TASK BRIEF: Below are some records. Set down exactly the line holding "[00:08:57.12]" and every later line through the end, omitting the pictures.

────────────────

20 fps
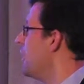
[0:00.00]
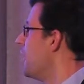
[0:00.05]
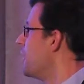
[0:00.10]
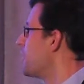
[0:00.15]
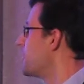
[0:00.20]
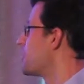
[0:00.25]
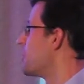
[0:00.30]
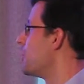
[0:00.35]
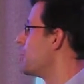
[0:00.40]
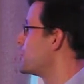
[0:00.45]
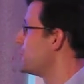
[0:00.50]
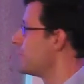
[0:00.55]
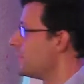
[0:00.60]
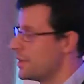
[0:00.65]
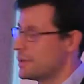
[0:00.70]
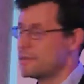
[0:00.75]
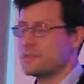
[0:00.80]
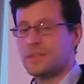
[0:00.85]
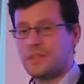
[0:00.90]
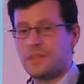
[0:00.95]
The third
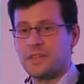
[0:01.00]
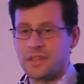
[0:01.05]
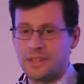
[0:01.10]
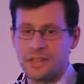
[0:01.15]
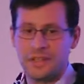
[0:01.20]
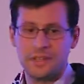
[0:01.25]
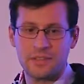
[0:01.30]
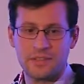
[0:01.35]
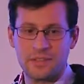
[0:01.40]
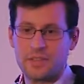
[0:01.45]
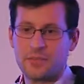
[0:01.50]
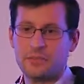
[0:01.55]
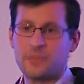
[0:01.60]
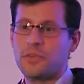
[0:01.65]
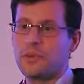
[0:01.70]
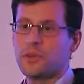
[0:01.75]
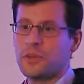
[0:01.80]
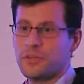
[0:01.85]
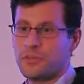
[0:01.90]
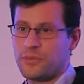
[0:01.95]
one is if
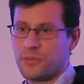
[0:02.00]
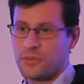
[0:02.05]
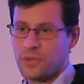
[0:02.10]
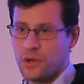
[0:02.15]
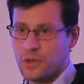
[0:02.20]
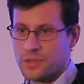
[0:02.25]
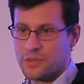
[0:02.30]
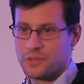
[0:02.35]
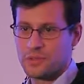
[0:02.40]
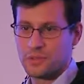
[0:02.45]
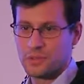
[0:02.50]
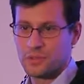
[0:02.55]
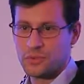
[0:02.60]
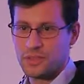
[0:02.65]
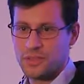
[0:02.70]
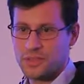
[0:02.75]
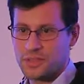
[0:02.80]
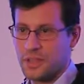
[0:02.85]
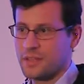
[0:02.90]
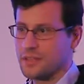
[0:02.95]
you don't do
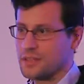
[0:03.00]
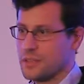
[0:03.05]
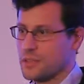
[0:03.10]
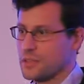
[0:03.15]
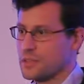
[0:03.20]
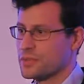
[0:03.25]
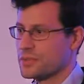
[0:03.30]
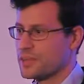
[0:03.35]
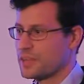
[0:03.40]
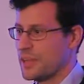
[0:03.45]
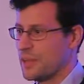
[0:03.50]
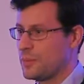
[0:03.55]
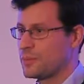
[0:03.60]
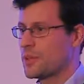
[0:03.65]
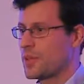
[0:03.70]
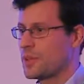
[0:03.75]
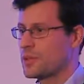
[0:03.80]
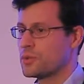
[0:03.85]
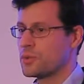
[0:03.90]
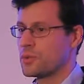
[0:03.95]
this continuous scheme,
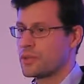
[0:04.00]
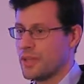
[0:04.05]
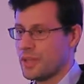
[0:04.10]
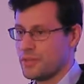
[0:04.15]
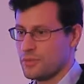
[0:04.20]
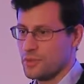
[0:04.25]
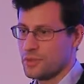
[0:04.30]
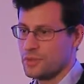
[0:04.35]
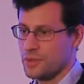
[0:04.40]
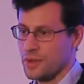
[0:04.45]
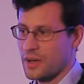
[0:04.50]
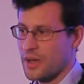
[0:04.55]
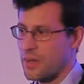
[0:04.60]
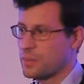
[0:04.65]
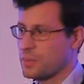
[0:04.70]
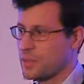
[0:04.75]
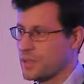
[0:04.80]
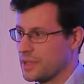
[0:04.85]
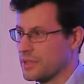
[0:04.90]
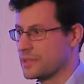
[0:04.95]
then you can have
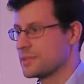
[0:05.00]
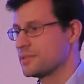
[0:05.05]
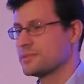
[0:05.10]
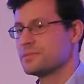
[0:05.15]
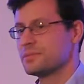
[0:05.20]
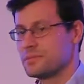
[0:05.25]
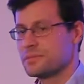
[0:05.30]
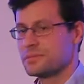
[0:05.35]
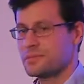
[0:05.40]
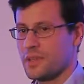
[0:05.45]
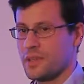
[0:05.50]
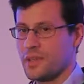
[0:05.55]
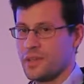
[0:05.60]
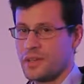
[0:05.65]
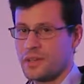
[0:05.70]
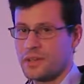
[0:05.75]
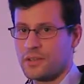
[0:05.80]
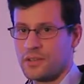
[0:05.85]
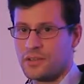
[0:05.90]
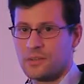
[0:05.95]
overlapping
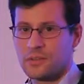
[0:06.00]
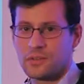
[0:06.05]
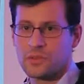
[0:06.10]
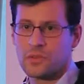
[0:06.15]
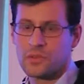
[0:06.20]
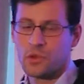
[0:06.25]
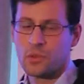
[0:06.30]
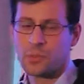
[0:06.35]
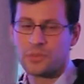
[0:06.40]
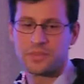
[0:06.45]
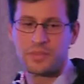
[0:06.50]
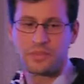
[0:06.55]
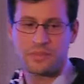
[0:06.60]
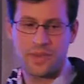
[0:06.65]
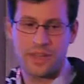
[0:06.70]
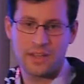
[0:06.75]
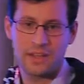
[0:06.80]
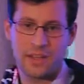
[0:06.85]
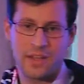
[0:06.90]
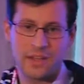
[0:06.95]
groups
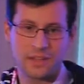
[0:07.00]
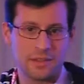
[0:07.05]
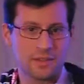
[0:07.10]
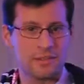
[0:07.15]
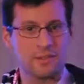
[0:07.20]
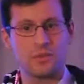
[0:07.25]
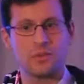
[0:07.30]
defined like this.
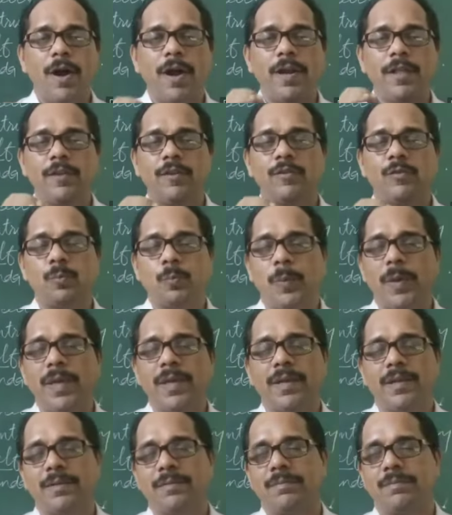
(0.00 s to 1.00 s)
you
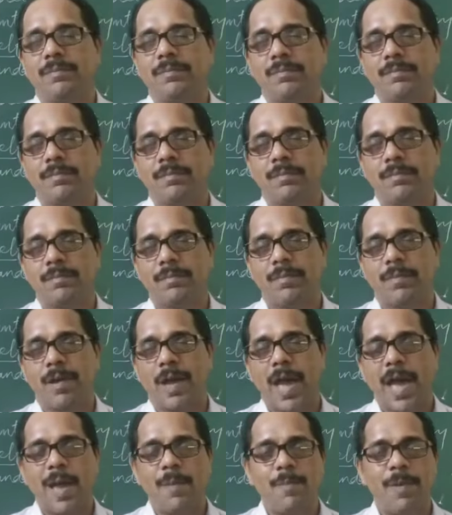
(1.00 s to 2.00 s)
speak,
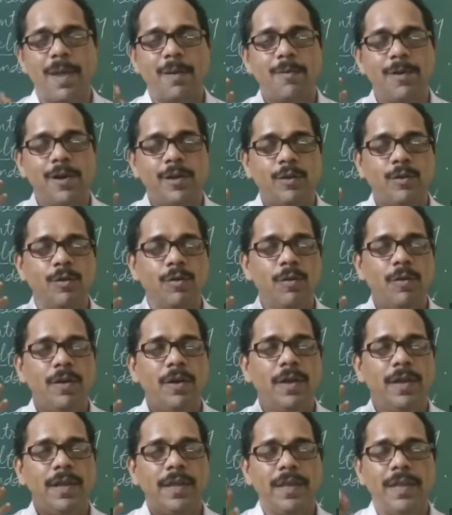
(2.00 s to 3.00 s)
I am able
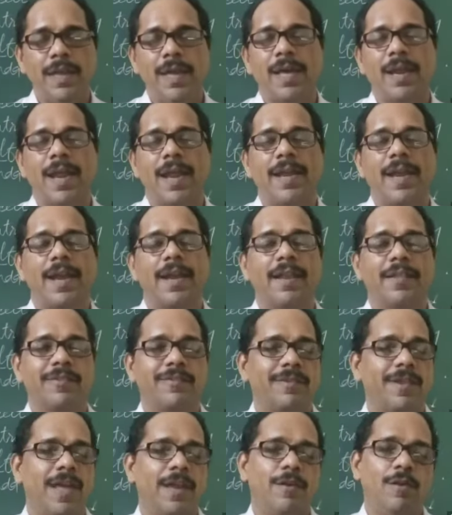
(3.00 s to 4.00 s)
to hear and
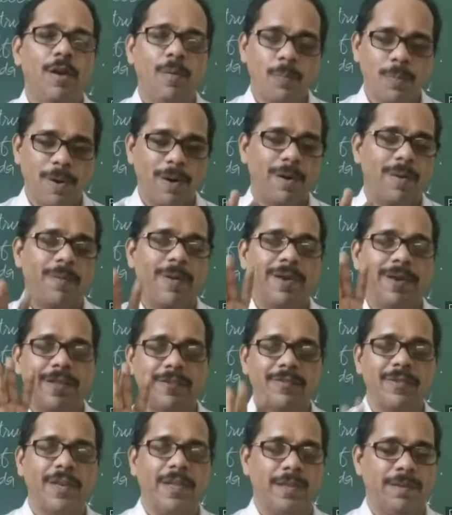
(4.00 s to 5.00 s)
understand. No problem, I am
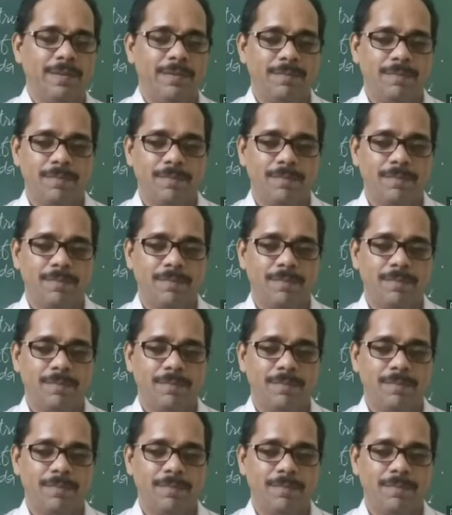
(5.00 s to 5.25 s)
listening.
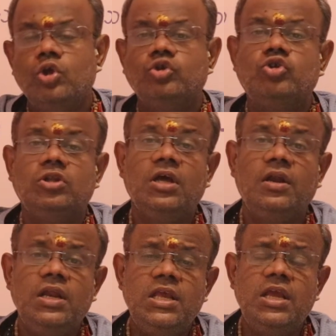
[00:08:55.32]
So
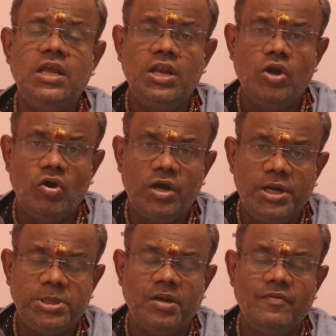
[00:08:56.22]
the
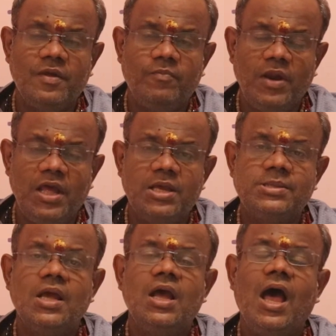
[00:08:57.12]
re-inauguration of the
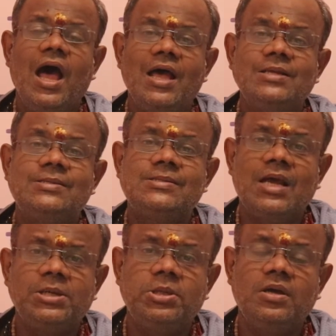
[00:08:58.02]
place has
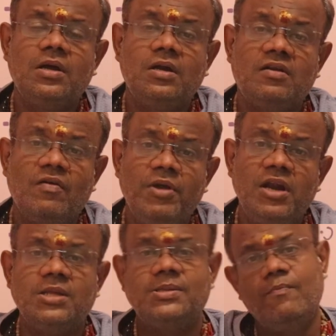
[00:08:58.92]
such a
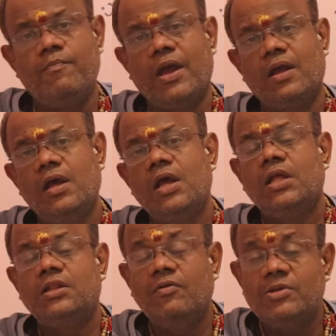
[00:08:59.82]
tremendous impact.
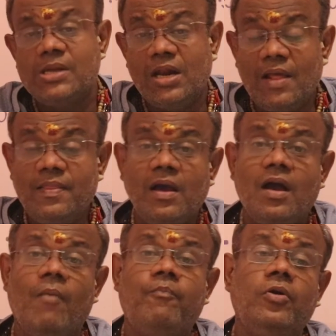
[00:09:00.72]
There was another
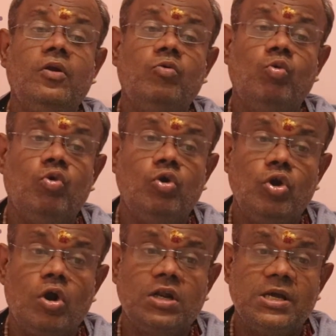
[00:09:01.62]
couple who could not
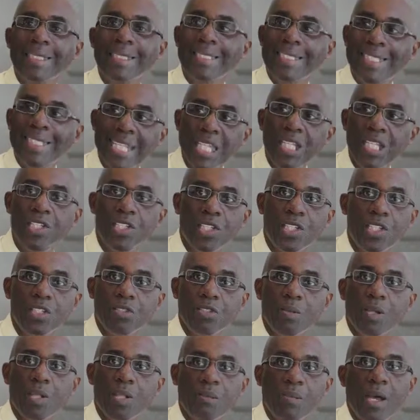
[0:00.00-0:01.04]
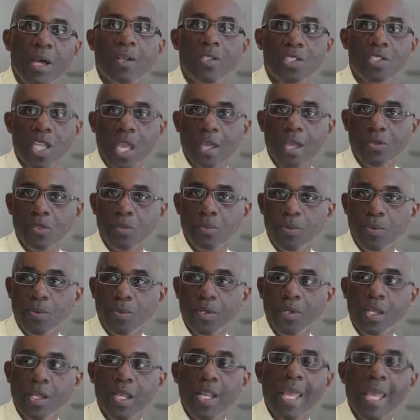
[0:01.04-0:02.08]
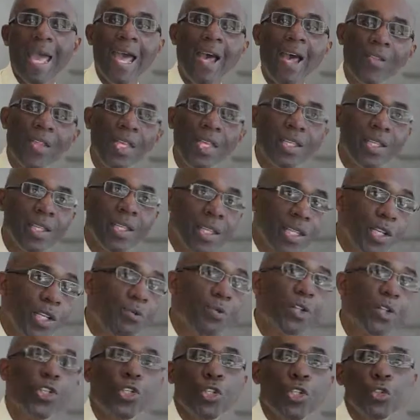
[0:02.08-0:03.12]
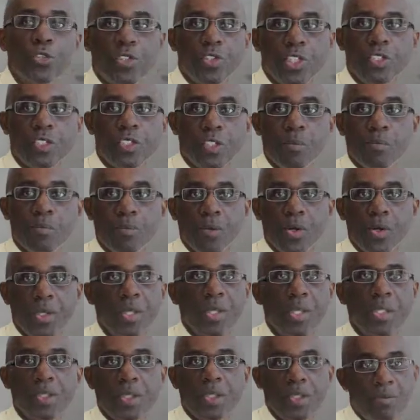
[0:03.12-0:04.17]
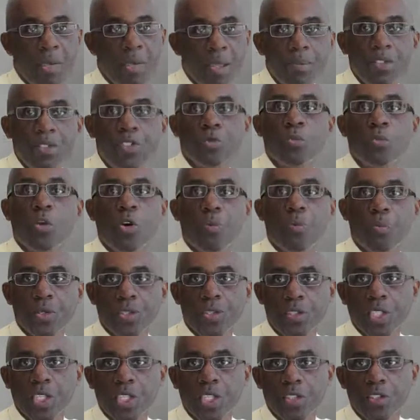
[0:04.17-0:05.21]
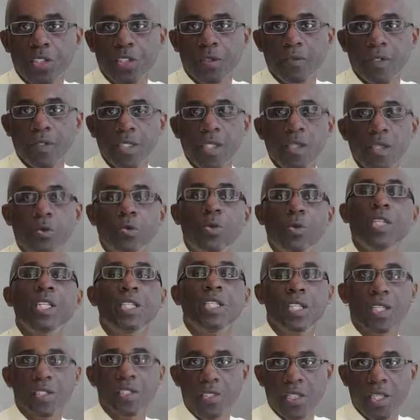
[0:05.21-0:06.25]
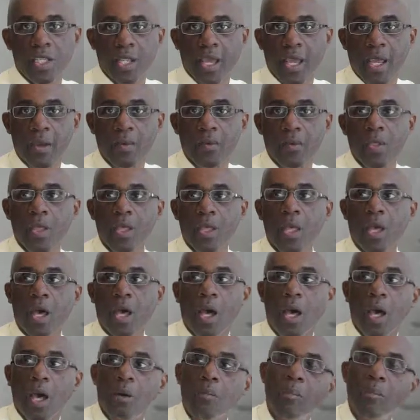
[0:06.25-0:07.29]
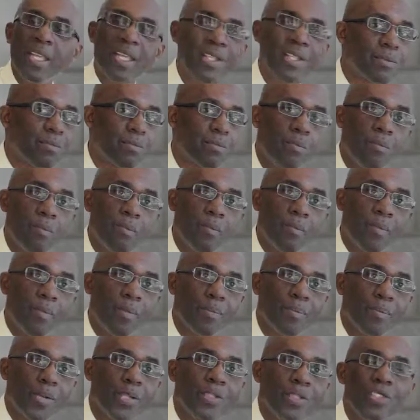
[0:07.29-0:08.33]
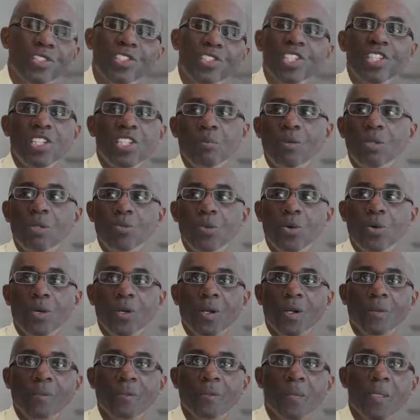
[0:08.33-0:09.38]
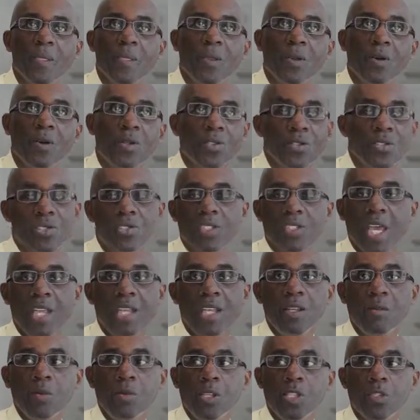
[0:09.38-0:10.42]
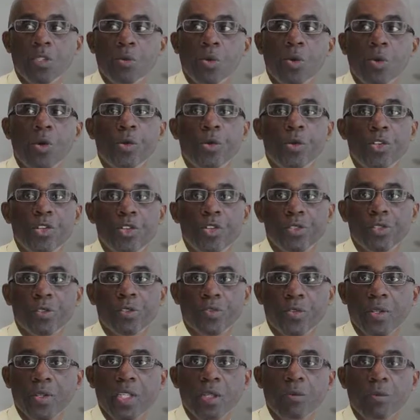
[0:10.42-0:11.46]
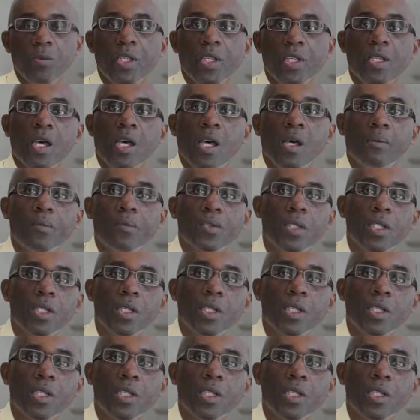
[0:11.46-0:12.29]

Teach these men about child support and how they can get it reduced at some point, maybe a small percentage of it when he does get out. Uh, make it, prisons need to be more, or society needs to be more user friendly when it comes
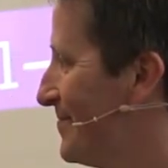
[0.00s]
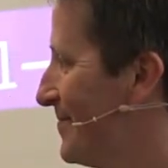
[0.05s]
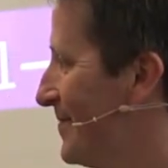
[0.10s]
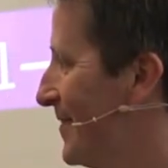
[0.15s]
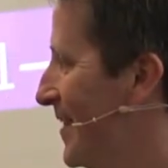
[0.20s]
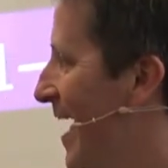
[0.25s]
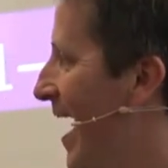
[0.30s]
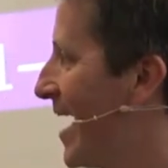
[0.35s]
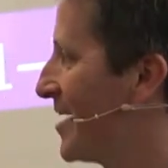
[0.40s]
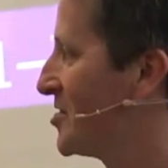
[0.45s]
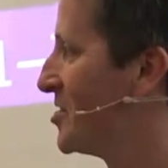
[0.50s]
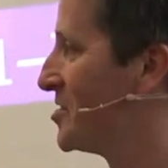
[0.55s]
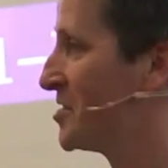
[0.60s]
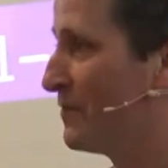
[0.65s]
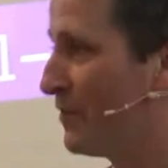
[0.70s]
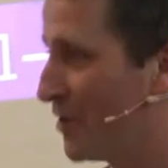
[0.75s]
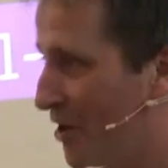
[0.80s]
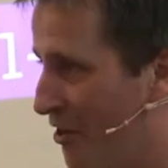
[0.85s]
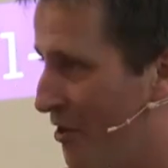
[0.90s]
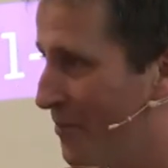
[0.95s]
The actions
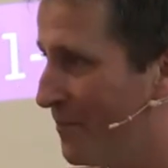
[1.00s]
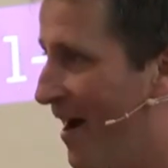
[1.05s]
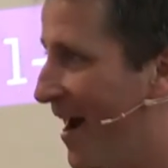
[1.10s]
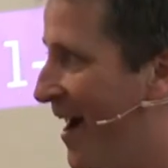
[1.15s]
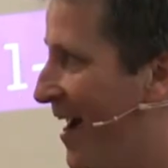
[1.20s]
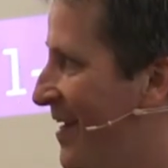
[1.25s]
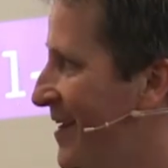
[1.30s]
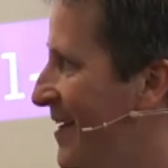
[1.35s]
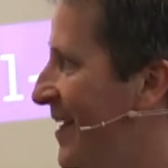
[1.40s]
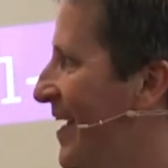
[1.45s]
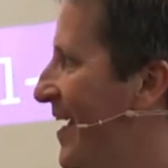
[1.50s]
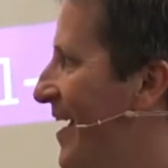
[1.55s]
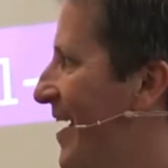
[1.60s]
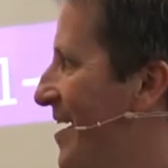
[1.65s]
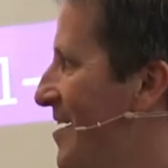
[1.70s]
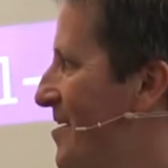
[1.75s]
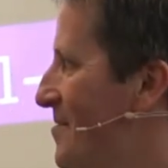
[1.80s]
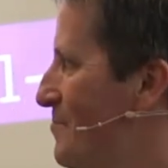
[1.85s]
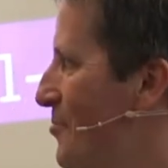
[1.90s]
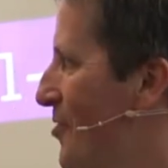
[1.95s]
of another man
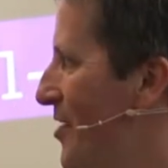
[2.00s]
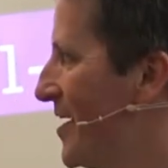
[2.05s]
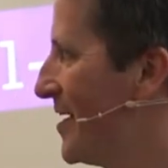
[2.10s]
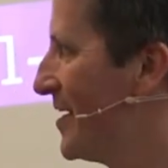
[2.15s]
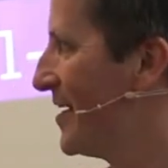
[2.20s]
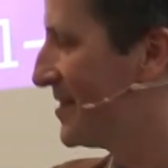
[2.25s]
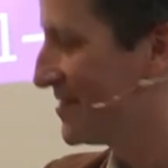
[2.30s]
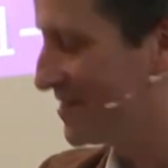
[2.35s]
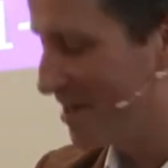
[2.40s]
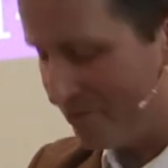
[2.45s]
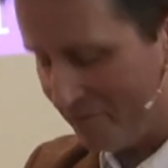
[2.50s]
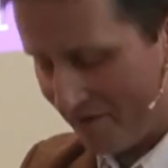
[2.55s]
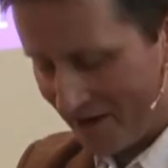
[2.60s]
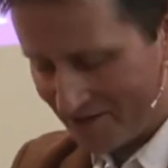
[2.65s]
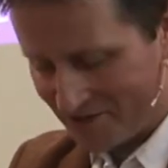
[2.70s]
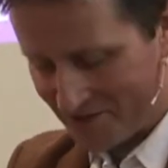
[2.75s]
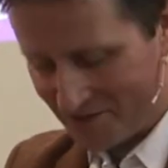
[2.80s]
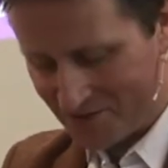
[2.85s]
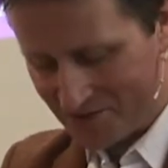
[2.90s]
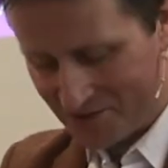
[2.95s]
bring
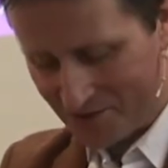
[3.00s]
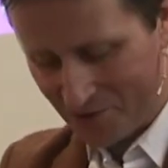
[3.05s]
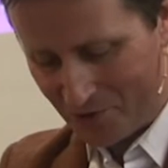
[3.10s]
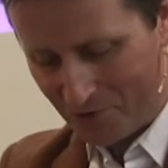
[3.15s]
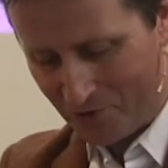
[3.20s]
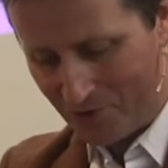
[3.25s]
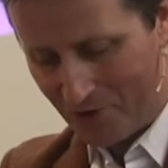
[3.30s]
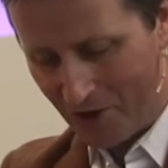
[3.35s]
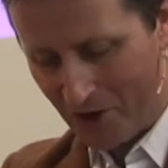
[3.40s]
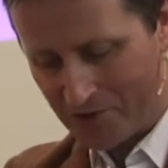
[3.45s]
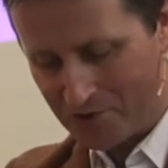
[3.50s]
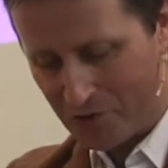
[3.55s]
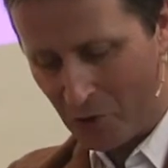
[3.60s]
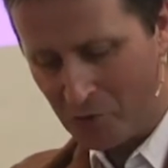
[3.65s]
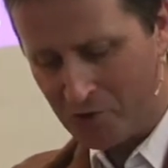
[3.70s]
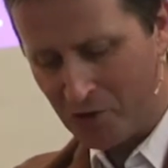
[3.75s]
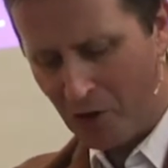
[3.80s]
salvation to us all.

────────────────

RESULT FOR THIS TASK:
[00:08:57.12]
re-inauguration of the
[00:08:58.02]
place has
[00:08:58.92]
such a
[00:08:59.82]
tremendous impact.
[00:09:00.72]
There was another
[00:09:01.62]
couple who could not
[0:00.00-0:01.04]
[0:01.04-0:02.08]
[0:02.08-0:03.12]
[0:03.12-0:04.17]
[0:04.17-0:05.21]
[0:05.21-0:06.25]
[0:06.25-0:07.29]
[0:07.29-0:08.33]
[0:08.33-0:09.38]
[0:09.38-0:10.42]
[0:10.42-0:11.46]
[0:11.46-0:12.29]

Teach these men about child support and how they can get it reduced at some point, maybe a small percentage of it when he does get out. Uh, make it, prisons need to be more, or society needs to be more user friendly when it comes
[0.00s]
[0.05s]
[0.10s]
[0.15s]
[0.20s]
[0.25s]
[0.30s]
[0.35s]
[0.40s]
[0.45s]
[0.50s]
[0.55s]
[0.60s]
[0.65s]
[0.70s]
[0.75s]
[0.80s]
[0.85s]
[0.90s]
[0.95s]
The actions
[1.00s]
[1.05s]
[1.10s]
[1.15s]
[1.20s]
[1.25s]
[1.30s]
[1.35s]
[1.40s]
[1.45s]
[1.50s]
[1.55s]
[1.60s]
[1.65s]
[1.70s]
[1.75s]
[1.80s]
[1.85s]
[1.90s]
[1.95s]
of another man
[2.00s]
[2.05s]
[2.10s]
[2.15s]
[2.20s]
[2.25s]
[2.30s]
[2.35s]
[2.40s]
[2.45s]
[2.50s]
[2.55s]
[2.60s]
[2.65s]
[2.70s]
[2.75s]
[2.80s]
[2.85s]
[2.90s]
[2.95s]
bring
[3.00s]
[3.05s]
[3.10s]
[3.15s]
[3.20s]
[3.25s]
[3.30s]
[3.35s]
[3.40s]
[3.45s]
[3.50s]
[3.55s]
[3.60s]
[3.65s]
[3.70s]
[3.75s]
[3.80s]
salvation to us all.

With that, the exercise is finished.